The records that follow are to be repeated in full, with no pictures retained.

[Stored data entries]
*** Begin section ***
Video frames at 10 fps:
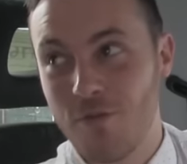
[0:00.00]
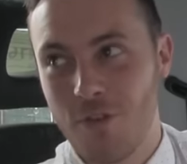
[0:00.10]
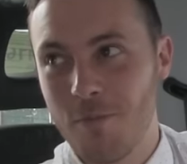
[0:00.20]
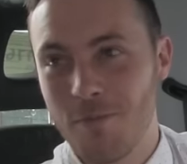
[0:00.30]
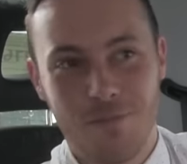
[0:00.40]

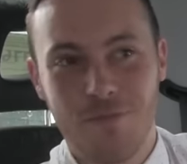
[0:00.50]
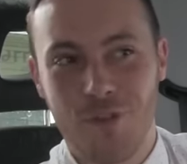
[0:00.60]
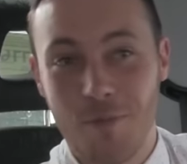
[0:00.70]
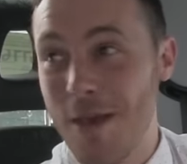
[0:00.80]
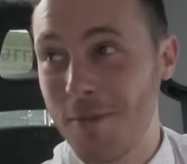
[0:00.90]
making it
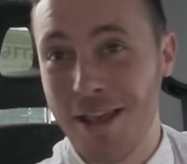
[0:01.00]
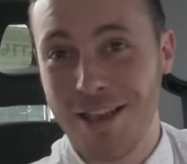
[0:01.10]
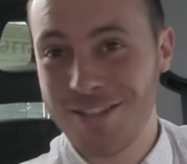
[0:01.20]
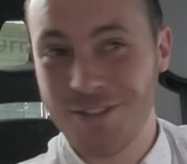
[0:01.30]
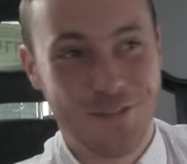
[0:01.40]
from
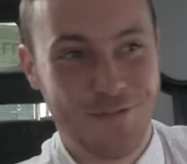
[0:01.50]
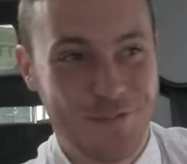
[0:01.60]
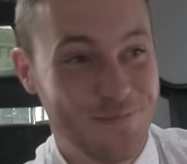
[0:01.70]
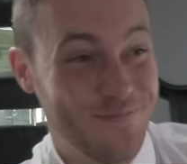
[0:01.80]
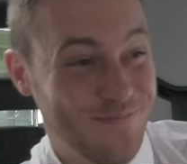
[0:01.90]
M&S or
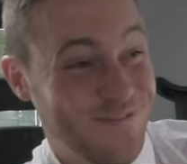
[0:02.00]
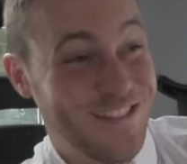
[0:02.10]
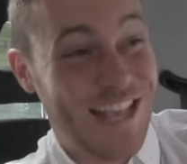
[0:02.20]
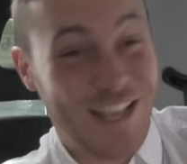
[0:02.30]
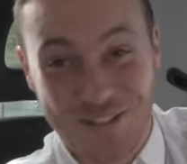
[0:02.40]
from
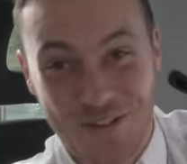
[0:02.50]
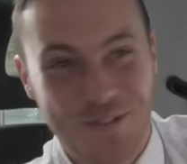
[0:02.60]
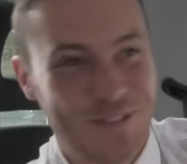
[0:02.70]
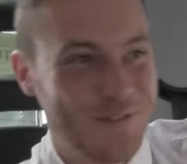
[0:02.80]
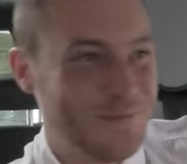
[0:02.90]
Tesco
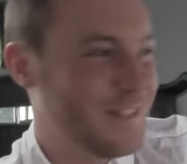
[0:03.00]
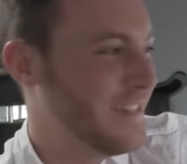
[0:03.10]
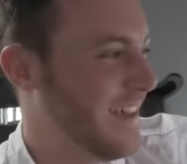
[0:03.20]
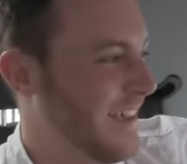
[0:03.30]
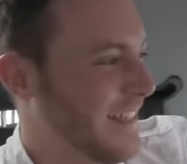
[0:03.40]
or somewhere,
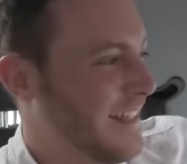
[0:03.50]
yeah.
*** End section ***
WRITTEN SOLUTION
Video frames at 10 fps:
[0:00.00]
[0:00.10]
[0:00.20]
[0:00.30]
[0:00.40]

[0:00.50]
[0:00.60]
[0:00.70]
[0:00.80]
[0:00.90]
making it
[0:01.00]
[0:01.10]
[0:01.20]
[0:01.30]
[0:01.40]
from
[0:01.50]
[0:01.60]
[0:01.70]
[0:01.80]
[0:01.90]
M&S or
[0:02.00]
[0:02.10]
[0:02.20]
[0:02.30]
[0:02.40]
from
[0:02.50]
[0:02.60]
[0:02.70]
[0:02.80]
[0:02.90]
Tesco
[0:03.00]
[0:03.10]
[0:03.20]
[0:03.30]
[0:03.40]
or somewhere,
[0:03.50]
yeah.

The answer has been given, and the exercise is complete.